What is being asked – Reproduce each record exactly, leaving out no line.

Excerpted records –
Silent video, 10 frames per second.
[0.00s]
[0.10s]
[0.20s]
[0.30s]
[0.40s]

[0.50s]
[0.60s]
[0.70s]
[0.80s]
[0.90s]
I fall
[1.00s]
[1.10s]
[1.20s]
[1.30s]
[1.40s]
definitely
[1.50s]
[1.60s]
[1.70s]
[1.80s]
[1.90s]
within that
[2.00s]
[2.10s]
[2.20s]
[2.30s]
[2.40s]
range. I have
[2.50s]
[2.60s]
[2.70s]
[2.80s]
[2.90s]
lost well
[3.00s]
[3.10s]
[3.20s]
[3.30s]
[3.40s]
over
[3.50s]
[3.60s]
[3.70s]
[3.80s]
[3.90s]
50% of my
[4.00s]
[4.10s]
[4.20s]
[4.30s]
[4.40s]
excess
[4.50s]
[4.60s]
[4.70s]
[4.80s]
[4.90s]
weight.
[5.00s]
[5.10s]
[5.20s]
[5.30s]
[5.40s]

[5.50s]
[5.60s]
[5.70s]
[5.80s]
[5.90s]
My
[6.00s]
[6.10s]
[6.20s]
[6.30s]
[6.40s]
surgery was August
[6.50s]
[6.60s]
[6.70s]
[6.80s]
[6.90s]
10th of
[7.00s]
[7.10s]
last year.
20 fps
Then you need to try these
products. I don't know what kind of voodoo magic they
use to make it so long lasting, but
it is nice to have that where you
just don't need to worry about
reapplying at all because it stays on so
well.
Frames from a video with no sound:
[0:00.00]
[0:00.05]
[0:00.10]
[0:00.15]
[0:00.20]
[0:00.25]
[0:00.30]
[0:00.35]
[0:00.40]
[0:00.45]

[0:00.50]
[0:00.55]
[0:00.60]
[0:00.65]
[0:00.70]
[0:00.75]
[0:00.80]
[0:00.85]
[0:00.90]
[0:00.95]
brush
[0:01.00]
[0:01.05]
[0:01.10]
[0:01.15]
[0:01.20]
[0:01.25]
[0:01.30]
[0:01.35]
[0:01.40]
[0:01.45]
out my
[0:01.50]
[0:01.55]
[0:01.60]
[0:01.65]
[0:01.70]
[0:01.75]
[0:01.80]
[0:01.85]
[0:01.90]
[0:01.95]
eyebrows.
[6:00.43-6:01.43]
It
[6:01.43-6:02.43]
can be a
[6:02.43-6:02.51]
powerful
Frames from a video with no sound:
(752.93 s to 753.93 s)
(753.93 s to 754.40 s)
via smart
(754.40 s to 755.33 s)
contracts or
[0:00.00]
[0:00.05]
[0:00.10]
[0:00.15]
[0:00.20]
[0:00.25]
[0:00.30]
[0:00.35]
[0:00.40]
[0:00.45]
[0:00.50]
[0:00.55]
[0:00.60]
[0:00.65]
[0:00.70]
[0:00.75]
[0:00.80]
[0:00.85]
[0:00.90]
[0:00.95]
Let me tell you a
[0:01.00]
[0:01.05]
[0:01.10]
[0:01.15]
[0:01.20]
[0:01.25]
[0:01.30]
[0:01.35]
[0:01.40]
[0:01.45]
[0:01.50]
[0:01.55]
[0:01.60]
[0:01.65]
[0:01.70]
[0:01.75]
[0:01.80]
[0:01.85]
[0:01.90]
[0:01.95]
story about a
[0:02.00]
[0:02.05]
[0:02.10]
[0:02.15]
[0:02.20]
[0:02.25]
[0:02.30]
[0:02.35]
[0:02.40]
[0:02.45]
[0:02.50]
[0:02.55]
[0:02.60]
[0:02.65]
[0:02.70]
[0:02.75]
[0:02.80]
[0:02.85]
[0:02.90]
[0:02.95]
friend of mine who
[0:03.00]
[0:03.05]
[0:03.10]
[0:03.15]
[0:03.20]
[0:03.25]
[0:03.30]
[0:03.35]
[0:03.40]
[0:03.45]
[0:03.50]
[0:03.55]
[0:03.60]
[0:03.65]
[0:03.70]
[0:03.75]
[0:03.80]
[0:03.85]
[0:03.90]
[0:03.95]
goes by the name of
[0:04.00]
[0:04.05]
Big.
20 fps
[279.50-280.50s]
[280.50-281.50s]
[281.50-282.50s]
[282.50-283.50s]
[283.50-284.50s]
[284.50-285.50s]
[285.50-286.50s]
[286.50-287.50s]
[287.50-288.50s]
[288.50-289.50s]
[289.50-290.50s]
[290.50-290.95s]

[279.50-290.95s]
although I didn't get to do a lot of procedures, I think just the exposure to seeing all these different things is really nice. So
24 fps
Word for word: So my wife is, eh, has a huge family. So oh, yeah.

Solved exercise –
Silent video, 10 frames per second.
[0.00s]
[0.10s]
[0.20s]
[0.30s]
[0.40s]

[0.50s]
[0.60s]
[0.70s]
[0.80s]
[0.90s]
I fall
[1.00s]
[1.10s]
[1.20s]
[1.30s]
[1.40s]
definitely
[1.50s]
[1.60s]
[1.70s]
[1.80s]
[1.90s]
within that
[2.00s]
[2.10s]
[2.20s]
[2.30s]
[2.40s]
range. I have
[2.50s]
[2.60s]
[2.70s]
[2.80s]
[2.90s]
lost well
[3.00s]
[3.10s]
[3.20s]
[3.30s]
[3.40s]
over
[3.50s]
[3.60s]
[3.70s]
[3.80s]
[3.90s]
50% of my
[4.00s]
[4.10s]
[4.20s]
[4.30s]
[4.40s]
excess
[4.50s]
[4.60s]
[4.70s]
[4.80s]
[4.90s]
weight.
[5.00s]
[5.10s]
[5.20s]
[5.30s]
[5.40s]

[5.50s]
[5.60s]
[5.70s]
[5.80s]
[5.90s]
My
[6.00s]
[6.10s]
[6.20s]
[6.30s]
[6.40s]
surgery was August
[6.50s]
[6.60s]
[6.70s]
[6.80s]
[6.90s]
10th of
[7.00s]
[7.10s]
last year.
20 fps
Then you need to try these
products. I don't know what kind of voodoo magic they
use to make it so long lasting, but
it is nice to have that where you
just don't need to worry about
reapplying at all because it stays on so
well.
Frames from a video with no sound:
[0:00.00]
[0:00.05]
[0:00.10]
[0:00.15]
[0:00.20]
[0:00.25]
[0:00.30]
[0:00.35]
[0:00.40]
[0:00.45]

[0:00.50]
[0:00.55]
[0:00.60]
[0:00.65]
[0:00.70]
[0:00.75]
[0:00.80]
[0:00.85]
[0:00.90]
[0:00.95]
brush
[0:01.00]
[0:01.05]
[0:01.10]
[0:01.15]
[0:01.20]
[0:01.25]
[0:01.30]
[0:01.35]
[0:01.40]
[0:01.45]
out my
[0:01.50]
[0:01.55]
[0:01.60]
[0:01.65]
[0:01.70]
[0:01.75]
[0:01.80]
[0:01.85]
[0:01.90]
[0:01.95]
eyebrows.
[6:00.43-6:01.43]
It
[6:01.43-6:02.43]
can be a
[6:02.43-6:02.51]
powerful
Frames from a video with no sound:
(752.93 s to 753.93 s)
(753.93 s to 754.40 s)
via smart
(754.40 s to 755.33 s)
contracts or
[0:00.00]
[0:00.05]
[0:00.10]
[0:00.15]
[0:00.20]
[0:00.25]
[0:00.30]
[0:00.35]
[0:00.40]
[0:00.45]
[0:00.50]
[0:00.55]
[0:00.60]
[0:00.65]
[0:00.70]
[0:00.75]
[0:00.80]
[0:00.85]
[0:00.90]
[0:00.95]
Let me tell you a
[0:01.00]
[0:01.05]
[0:01.10]
[0:01.15]
[0:01.20]
[0:01.25]
[0:01.30]
[0:01.35]
[0:01.40]
[0:01.45]
[0:01.50]
[0:01.55]
[0:01.60]
[0:01.65]
[0:01.70]
[0:01.75]
[0:01.80]
[0:01.85]
[0:01.90]
[0:01.95]
story about a
[0:02.00]
[0:02.05]
[0:02.10]
[0:02.15]
[0:02.20]
[0:02.25]
[0:02.30]
[0:02.35]
[0:02.40]
[0:02.45]
[0:02.50]
[0:02.55]
[0:02.60]
[0:02.65]
[0:02.70]
[0:02.75]
[0:02.80]
[0:02.85]
[0:02.90]
[0:02.95]
friend of mine who
[0:03.00]
[0:03.05]
[0:03.10]
[0:03.15]
[0:03.20]
[0:03.25]
[0:03.30]
[0:03.35]
[0:03.40]
[0:03.45]
[0:03.50]
[0:03.55]
[0:03.60]
[0:03.65]
[0:03.70]
[0:03.75]
[0:03.80]
[0:03.85]
[0:03.90]
[0:03.95]
goes by the name of
[0:04.00]
[0:04.05]
Big.
20 fps
[279.50-280.50s]
[280.50-281.50s]
[281.50-282.50s]
[282.50-283.50s]
[283.50-284.50s]
[284.50-285.50s]
[285.50-286.50s]
[286.50-287.50s]
[287.50-288.50s]
[288.50-289.50s]
[289.50-290.50s]
[290.50-290.95s]

[279.50-290.95s]
although I didn't get to do a lot of procedures, I think just the exposure to seeing all these different things is really nice. So
24 fps
Word for word: So my wife is, eh, has a huge family. So oh, yeah.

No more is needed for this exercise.